**TRY IT**
Please output the entries that follow exactly, without a single image.

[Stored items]
• • • • •

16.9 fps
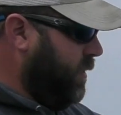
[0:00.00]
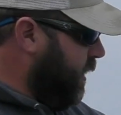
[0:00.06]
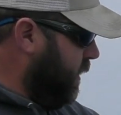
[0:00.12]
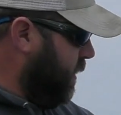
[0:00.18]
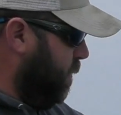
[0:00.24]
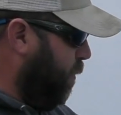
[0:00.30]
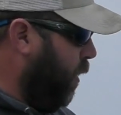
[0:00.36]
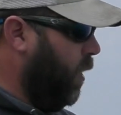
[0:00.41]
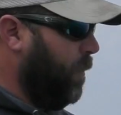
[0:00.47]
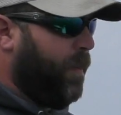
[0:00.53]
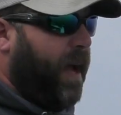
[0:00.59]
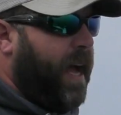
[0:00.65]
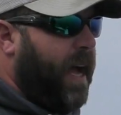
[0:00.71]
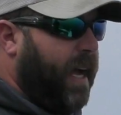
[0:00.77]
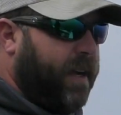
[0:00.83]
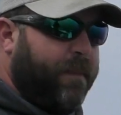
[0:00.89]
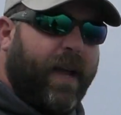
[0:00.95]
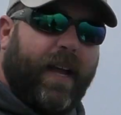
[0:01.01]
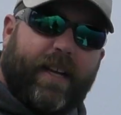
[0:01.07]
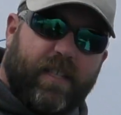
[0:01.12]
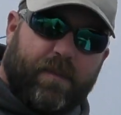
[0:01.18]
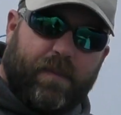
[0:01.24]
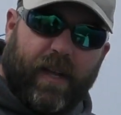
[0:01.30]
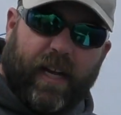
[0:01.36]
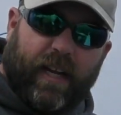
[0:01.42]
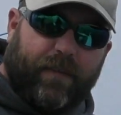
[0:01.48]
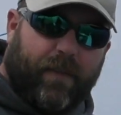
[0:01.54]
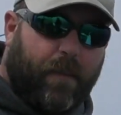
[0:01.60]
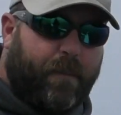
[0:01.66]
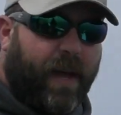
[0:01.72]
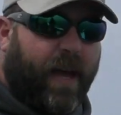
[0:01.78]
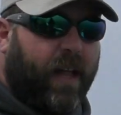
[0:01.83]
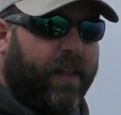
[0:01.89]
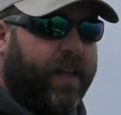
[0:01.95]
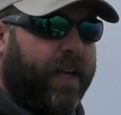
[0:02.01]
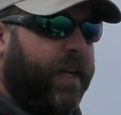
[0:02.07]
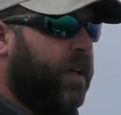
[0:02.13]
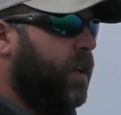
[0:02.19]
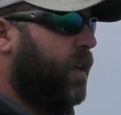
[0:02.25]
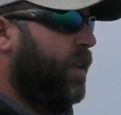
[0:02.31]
doesn't pull back, make as big of a belly.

• • • • •

**EXPECTED OUTPUT**
16.9 fps
[0:00.00]
[0:00.06]
[0:00.12]
[0:00.18]
[0:00.24]
[0:00.30]
[0:00.36]
[0:00.41]
[0:00.47]
[0:00.53]
[0:00.59]
[0:00.65]
[0:00.71]
[0:00.77]
[0:00.83]
[0:00.89]
[0:00.95]
[0:01.01]
[0:01.07]
[0:01.12]
[0:01.18]
[0:01.24]
[0:01.30]
[0:01.36]
[0:01.42]
[0:01.48]
[0:01.54]
[0:01.60]
[0:01.66]
[0:01.72]
[0:01.78]
[0:01.83]
[0:01.89]
[0:01.95]
[0:02.01]
[0:02.07]
[0:02.13]
[0:02.19]
[0:02.25]
[0:02.31]
doesn't pull back, make as big of a belly.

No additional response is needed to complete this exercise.